> **What you have to do**: Without pictures, repeat exactly the lines from the one containing "[0:01.20-0:01.80]" through the end of the entries.

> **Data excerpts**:
* * * * * * *
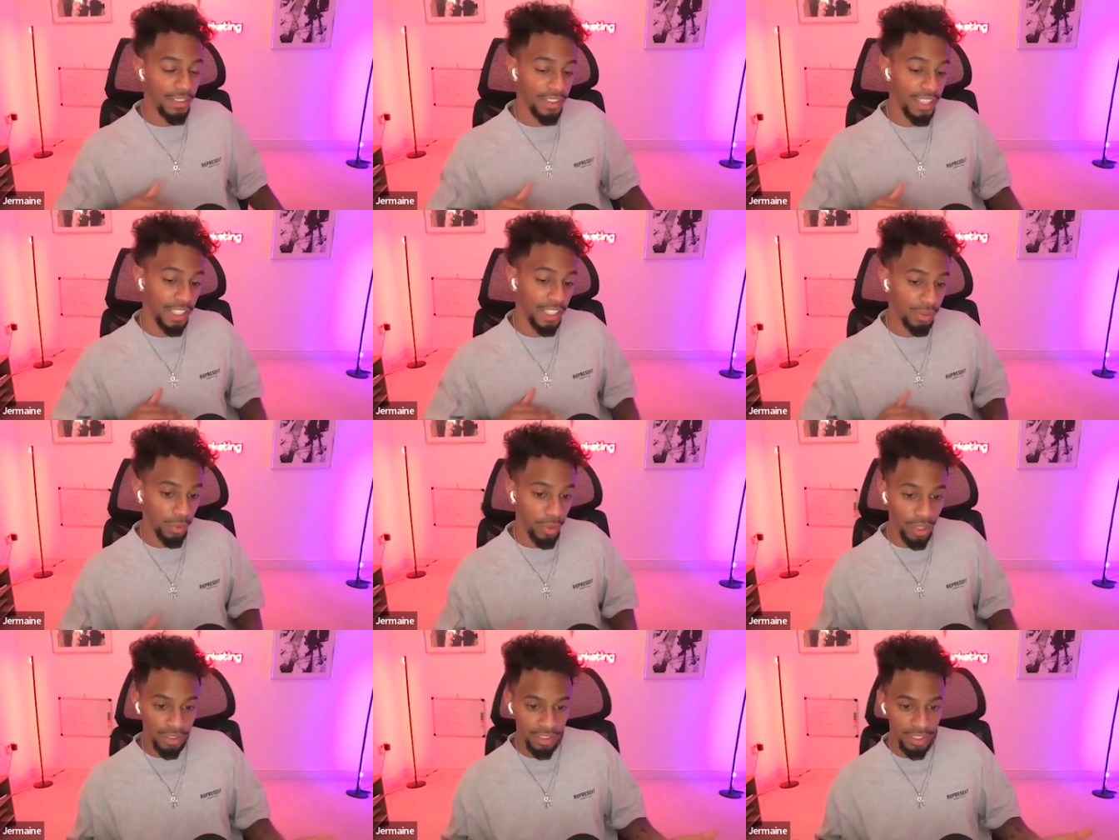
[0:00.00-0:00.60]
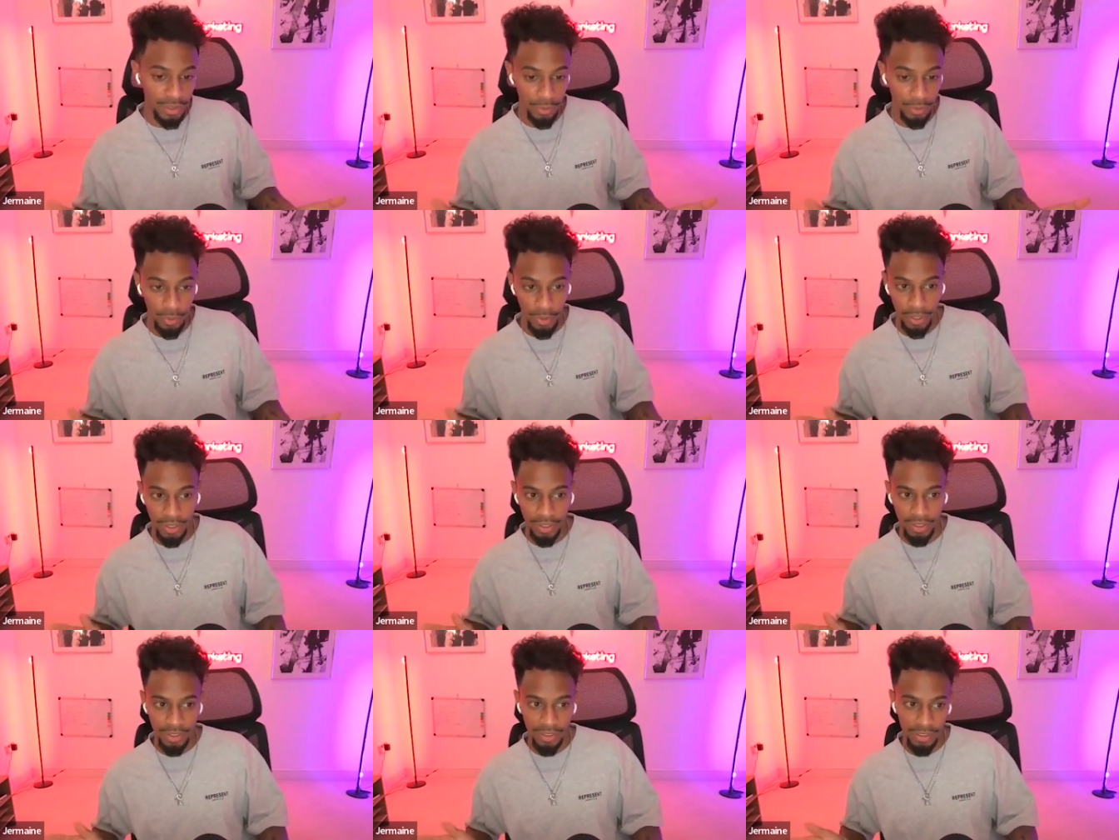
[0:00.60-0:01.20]
That's what I've seen
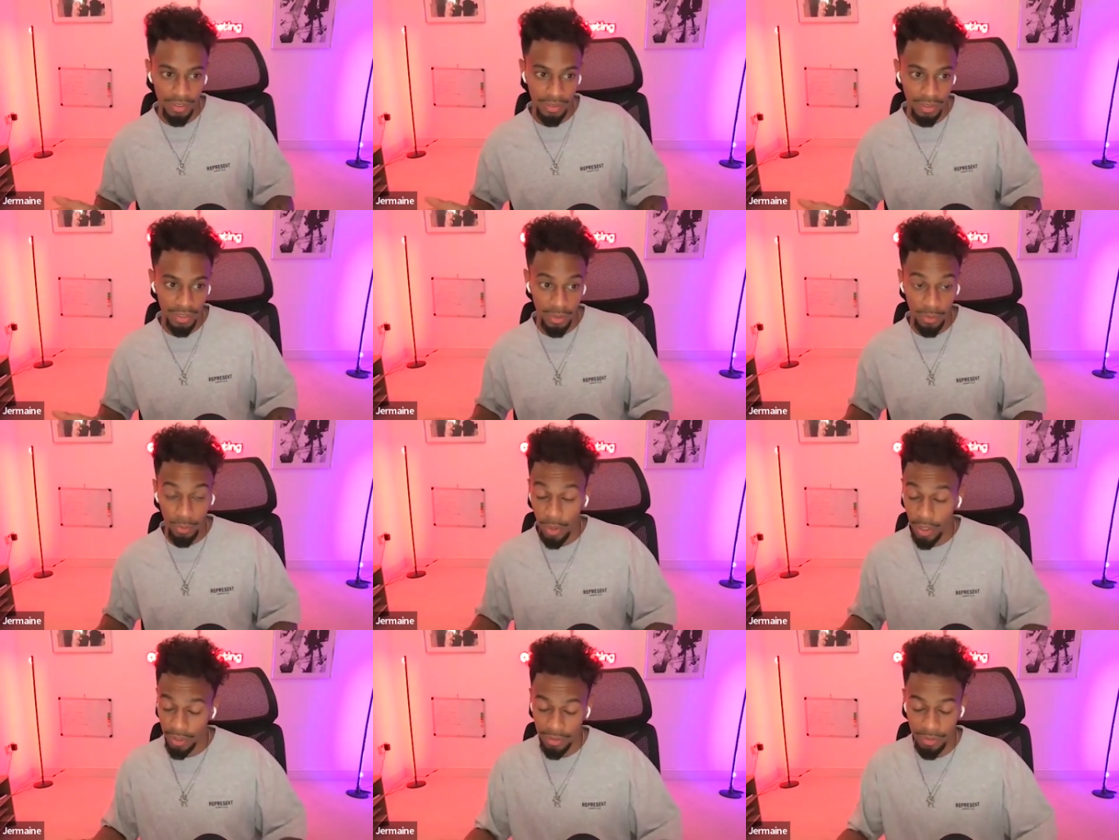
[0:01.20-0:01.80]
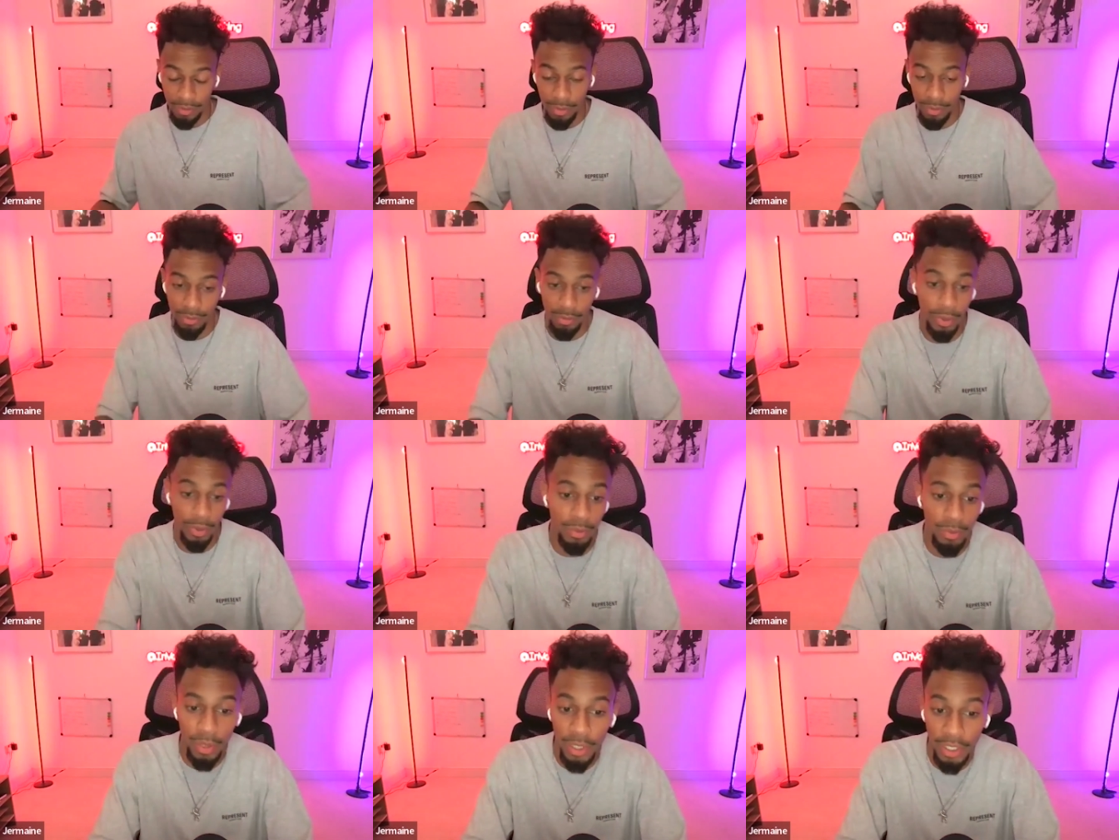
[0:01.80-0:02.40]
worked. It worked
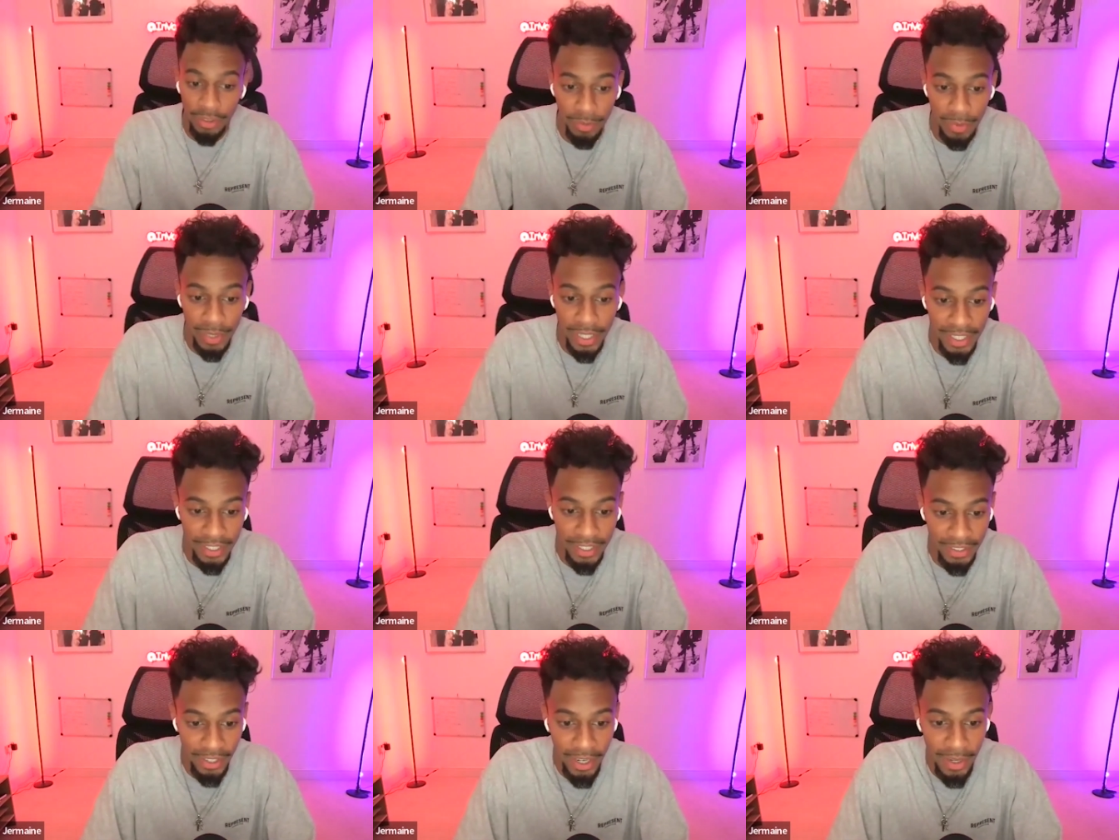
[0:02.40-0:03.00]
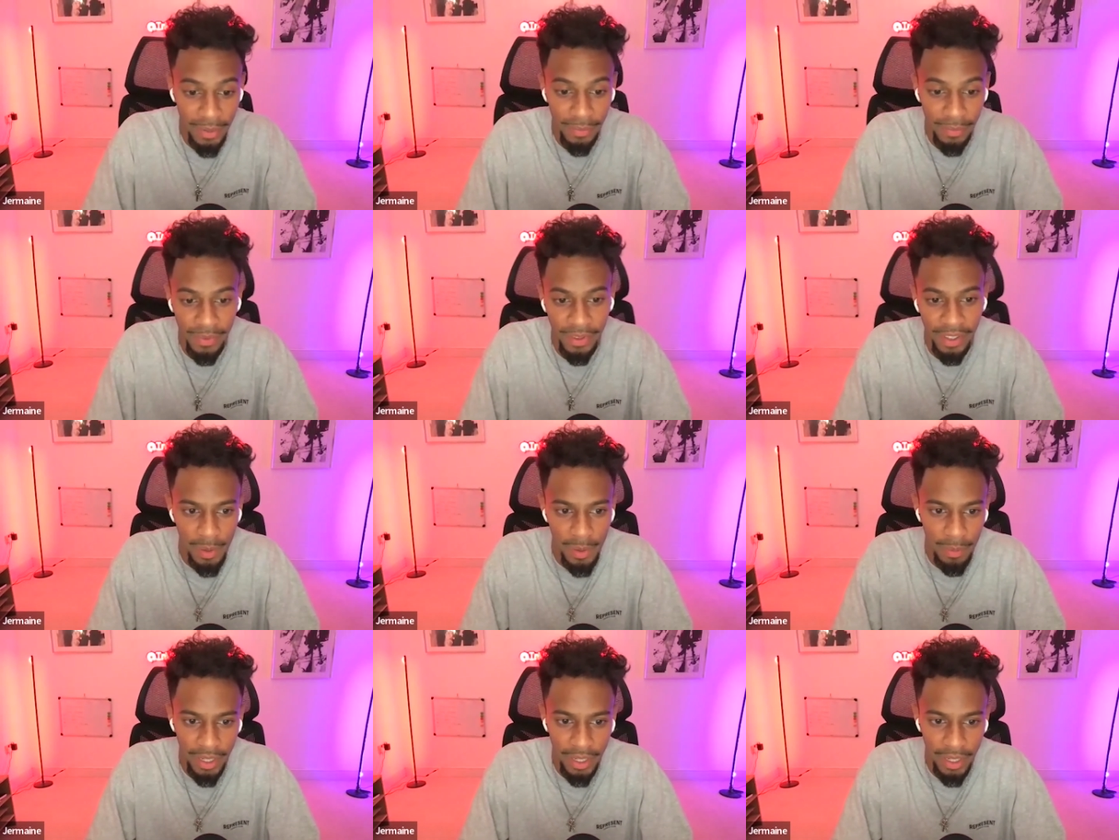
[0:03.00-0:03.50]
what worked for me at the time.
* * * * * * *
> **Result of this task**:
[0:01.20-0:01.80]
[0:01.80-0:02.40]
worked. It worked
[0:02.40-0:03.00]
[0:03.00-0:03.50]
what worked for me at the time.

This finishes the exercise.